---- Working data
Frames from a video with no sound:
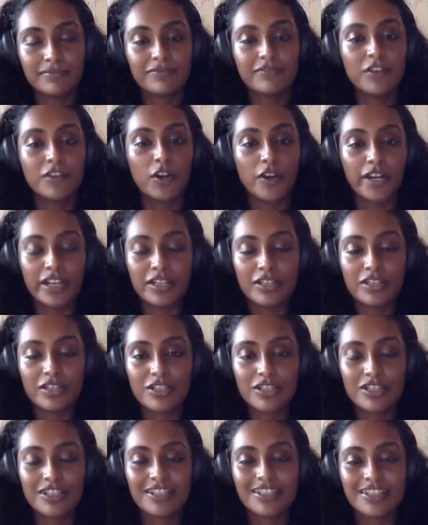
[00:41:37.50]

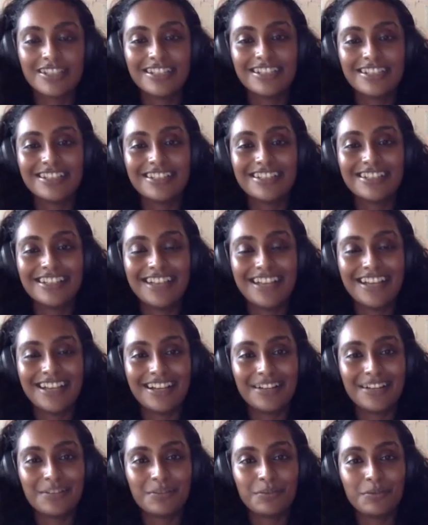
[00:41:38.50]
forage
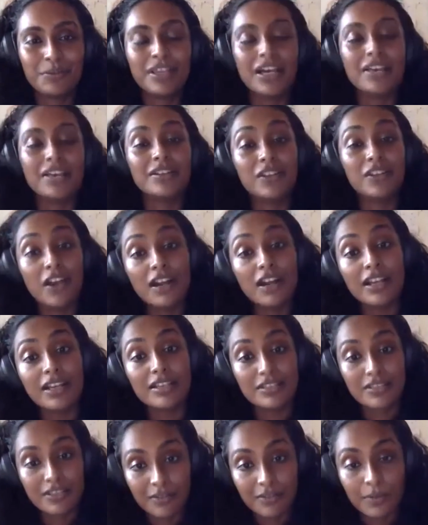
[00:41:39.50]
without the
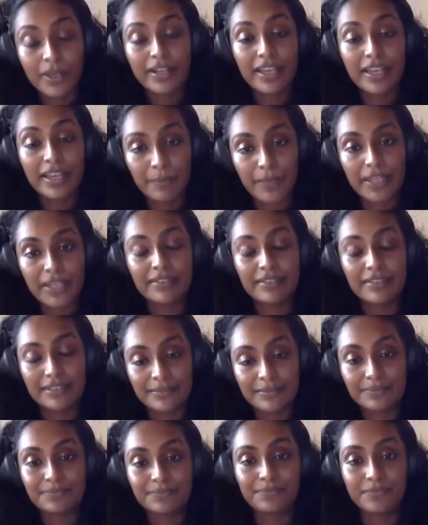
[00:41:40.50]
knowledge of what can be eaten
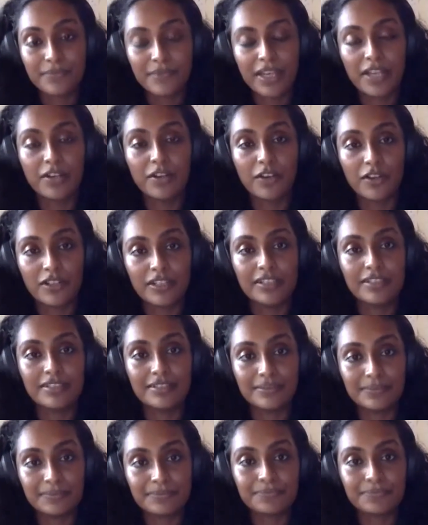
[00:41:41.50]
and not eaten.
--------
§ Task directions: Each entry above must be duplicated precisely; none of the pictures may be included.

§ Completed task:
Frames from a video with no sound:
[00:41:37.50]

[00:41:38.50]
forage
[00:41:39.50]
without the
[00:41:40.50]
knowledge of what can be eaten
[00:41:41.50]
and not eaten.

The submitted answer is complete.